• **What is being asked**: The reply should be an exact repeat of the listing, with no pictures in it.
━━━━━━━━━━━━━━━━━━━━━━━━━━━━━━
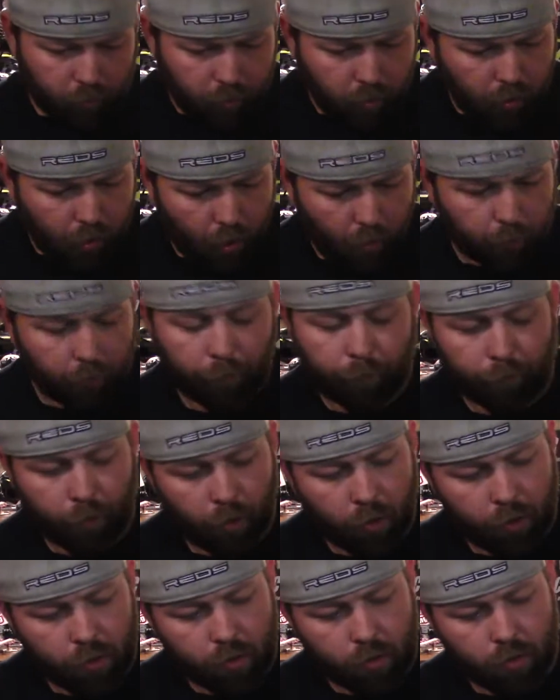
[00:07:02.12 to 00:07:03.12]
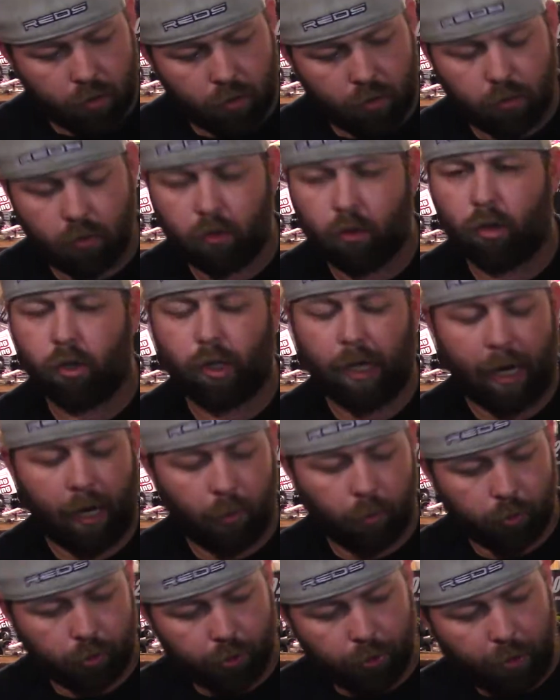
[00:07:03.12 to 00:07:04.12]
On the front
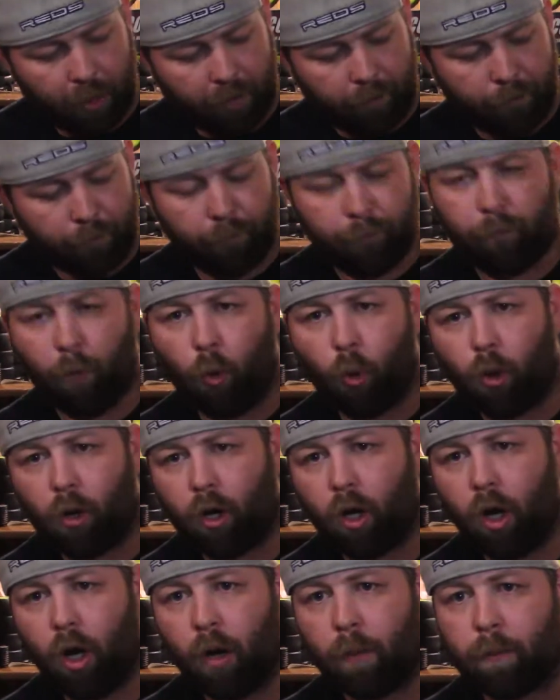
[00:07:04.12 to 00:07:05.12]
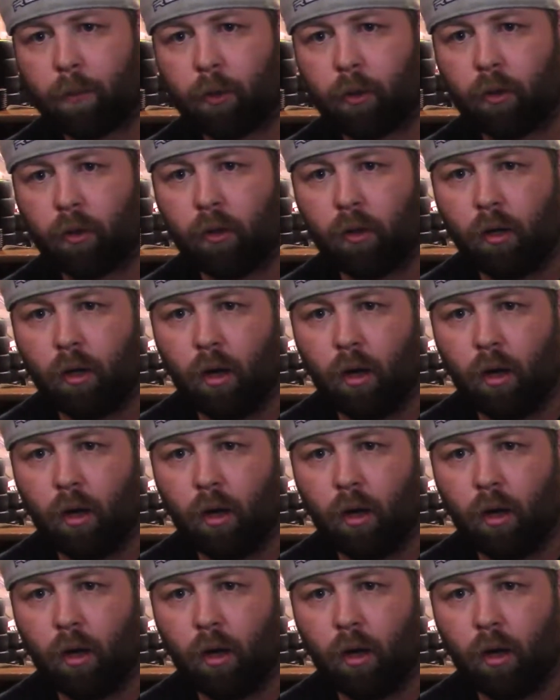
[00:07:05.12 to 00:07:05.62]
tower, you have 4 upper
━━━━━━━━━━━━━━━━━━━━━━━━━━━━━━
• **Solution to this problem**:
[00:07:02.12 to 00:07:03.12]
[00:07:03.12 to 00:07:04.12]
On the front
[00:07:04.12 to 00:07:05.12]
[00:07:05.12 to 00:07:05.62]
tower, you have 4 upper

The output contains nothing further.